Margot at the Wedding (Paramount Vantage)
Well-acted though downbeat tale of neurotic short-story writer (a superb Nicole Kidman) and her teenage son (Zane Pais) on the brink of puberty who attend the wedding of her often-estranged sister (Jennifer Jason Leigh), who's about to marry an out-of-work artist (Jack Black). Writer-director Noah Baumbach's keenly observant drama (interlaced with mordantly comic moments) has much the same feel as his more autobiographical "The Squid and the Whale" about a singularly dysfunctional family, and may offer to some the same grim fascination even though the mostly unlikable characters' actions are often reprehensible. Pervasive rough language and profanity, brief partial and rear nudity, masturbation, adultery, adolescent sexuality, premarital pregnancy, drug use, some physical violence and much domestic discord. (L, R)

Mr. Magorium's Wonder Emporium (Walden/Mandate/Fox)

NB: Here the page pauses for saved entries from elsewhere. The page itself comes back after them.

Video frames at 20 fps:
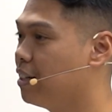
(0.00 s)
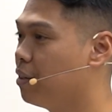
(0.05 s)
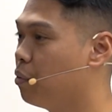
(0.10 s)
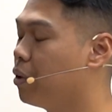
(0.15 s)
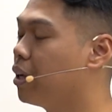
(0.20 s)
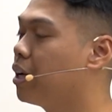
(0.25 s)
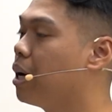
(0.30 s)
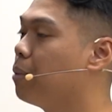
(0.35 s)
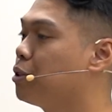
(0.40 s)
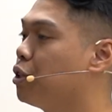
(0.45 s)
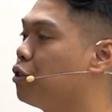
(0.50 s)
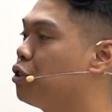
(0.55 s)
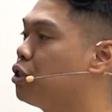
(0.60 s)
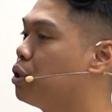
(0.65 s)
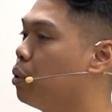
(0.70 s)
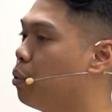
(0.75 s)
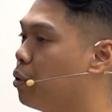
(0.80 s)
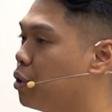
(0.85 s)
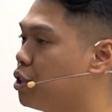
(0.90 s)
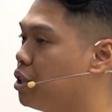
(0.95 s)
When it comes to
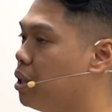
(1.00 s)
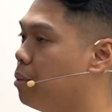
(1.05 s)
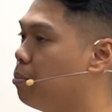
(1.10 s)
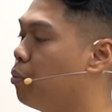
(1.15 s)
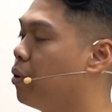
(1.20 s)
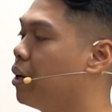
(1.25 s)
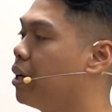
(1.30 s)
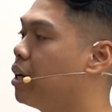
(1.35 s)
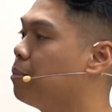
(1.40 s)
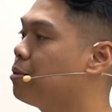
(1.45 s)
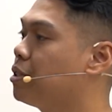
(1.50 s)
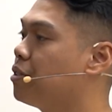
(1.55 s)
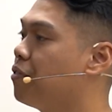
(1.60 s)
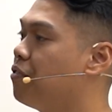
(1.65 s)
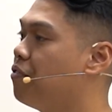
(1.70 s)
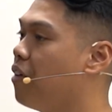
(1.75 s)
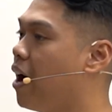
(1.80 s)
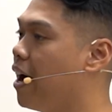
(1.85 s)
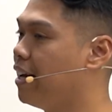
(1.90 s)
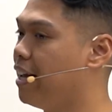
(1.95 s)
stewardship, when it comes to
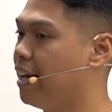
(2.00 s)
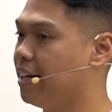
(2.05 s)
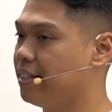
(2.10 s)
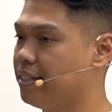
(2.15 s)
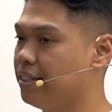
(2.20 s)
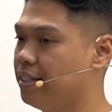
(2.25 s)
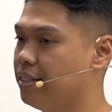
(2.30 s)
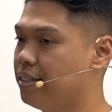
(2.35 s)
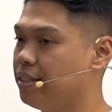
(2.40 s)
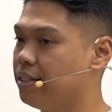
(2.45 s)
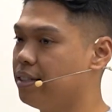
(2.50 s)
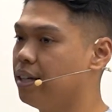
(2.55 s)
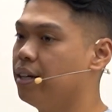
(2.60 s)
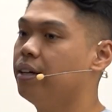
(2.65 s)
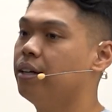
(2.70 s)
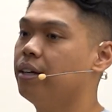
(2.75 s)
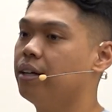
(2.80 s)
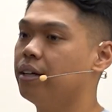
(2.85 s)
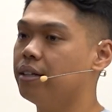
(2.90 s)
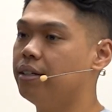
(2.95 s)
finances,
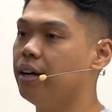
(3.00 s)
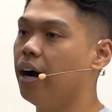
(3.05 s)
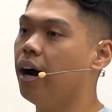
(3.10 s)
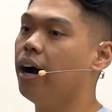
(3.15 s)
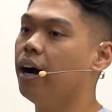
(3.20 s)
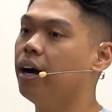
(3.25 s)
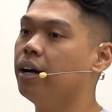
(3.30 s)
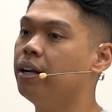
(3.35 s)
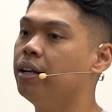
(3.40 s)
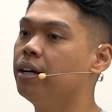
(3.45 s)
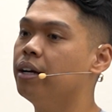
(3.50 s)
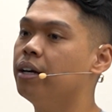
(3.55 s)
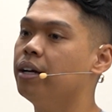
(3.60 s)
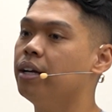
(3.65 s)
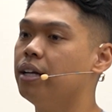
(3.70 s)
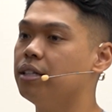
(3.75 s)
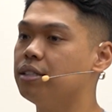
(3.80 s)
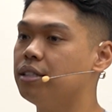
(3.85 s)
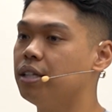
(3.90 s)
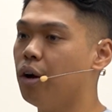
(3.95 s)
God
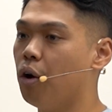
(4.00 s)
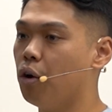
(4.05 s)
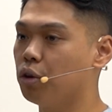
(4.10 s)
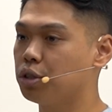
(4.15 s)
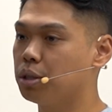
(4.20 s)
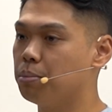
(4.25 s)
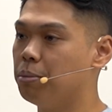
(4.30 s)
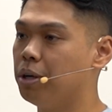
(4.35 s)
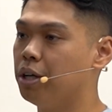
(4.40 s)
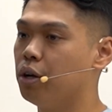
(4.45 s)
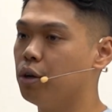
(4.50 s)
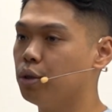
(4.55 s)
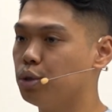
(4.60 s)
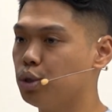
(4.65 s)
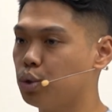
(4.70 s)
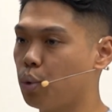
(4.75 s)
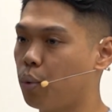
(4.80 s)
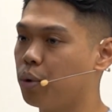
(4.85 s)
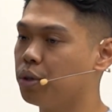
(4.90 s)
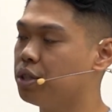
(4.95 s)
is the ultimate
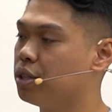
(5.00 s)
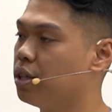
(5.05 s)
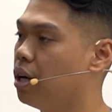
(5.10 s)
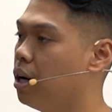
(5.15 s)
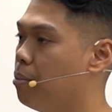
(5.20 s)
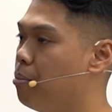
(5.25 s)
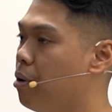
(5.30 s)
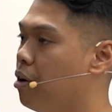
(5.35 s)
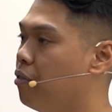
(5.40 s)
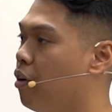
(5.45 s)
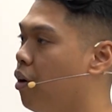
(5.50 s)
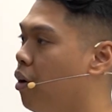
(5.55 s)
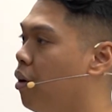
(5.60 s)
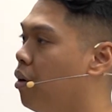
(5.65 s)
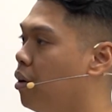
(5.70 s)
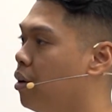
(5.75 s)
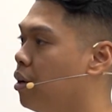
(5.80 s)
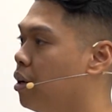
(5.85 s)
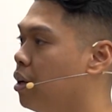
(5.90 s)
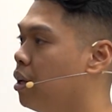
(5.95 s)
source above
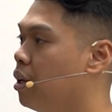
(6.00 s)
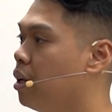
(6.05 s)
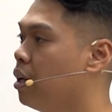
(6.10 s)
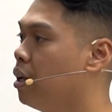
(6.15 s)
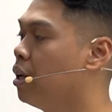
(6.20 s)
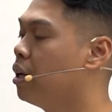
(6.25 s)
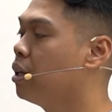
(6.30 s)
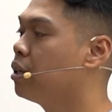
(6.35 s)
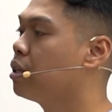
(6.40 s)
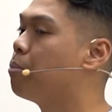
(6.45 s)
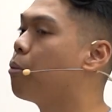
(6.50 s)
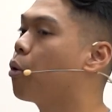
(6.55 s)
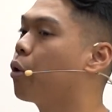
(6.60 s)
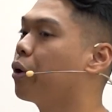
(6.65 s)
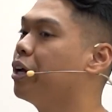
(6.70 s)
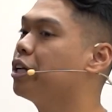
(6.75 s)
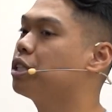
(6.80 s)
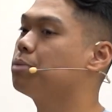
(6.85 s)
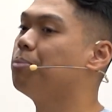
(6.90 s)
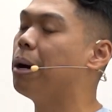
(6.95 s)
all. The
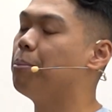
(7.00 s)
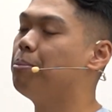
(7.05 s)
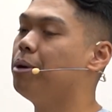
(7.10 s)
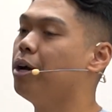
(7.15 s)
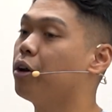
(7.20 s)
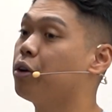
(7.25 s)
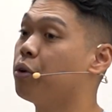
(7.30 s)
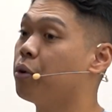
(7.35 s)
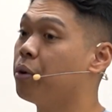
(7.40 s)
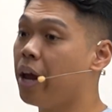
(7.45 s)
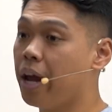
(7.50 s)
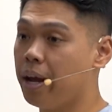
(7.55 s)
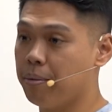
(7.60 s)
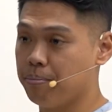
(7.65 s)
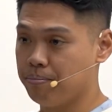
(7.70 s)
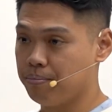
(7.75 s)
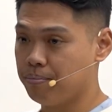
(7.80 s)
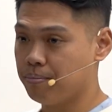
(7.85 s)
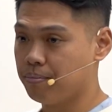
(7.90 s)
mortgage might be on your name.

Wholesome, well-meaning but only moderately charming tale about a magical toy store run by a 243-year-old eccentric (Dustin Hoffman), his young assistant (Natalie Portman), a 9-year-old boy (Zach Mills), and their new stuffy accountant (Jason Bateman). There are too many holes in writer-director Zach Helm's basic premise even for a fantasy, while the death of a major character and the shop's subsequent temporary transformation into funereal black may be too downbeat for the youngest viewers, while the ultimate messages about "believing in yourself" and "finding the magic within" have been done better elsewhere. An ambiguous remark about the afterlife. (A-I, G)

Office for Film & Broadcasting classifications: A-I -- general patronage; A-II -- adults and adolescents; A-III -- adults; L -- limited adult audience, films whose problematic content many adults would find troubling; O -- morally offensive.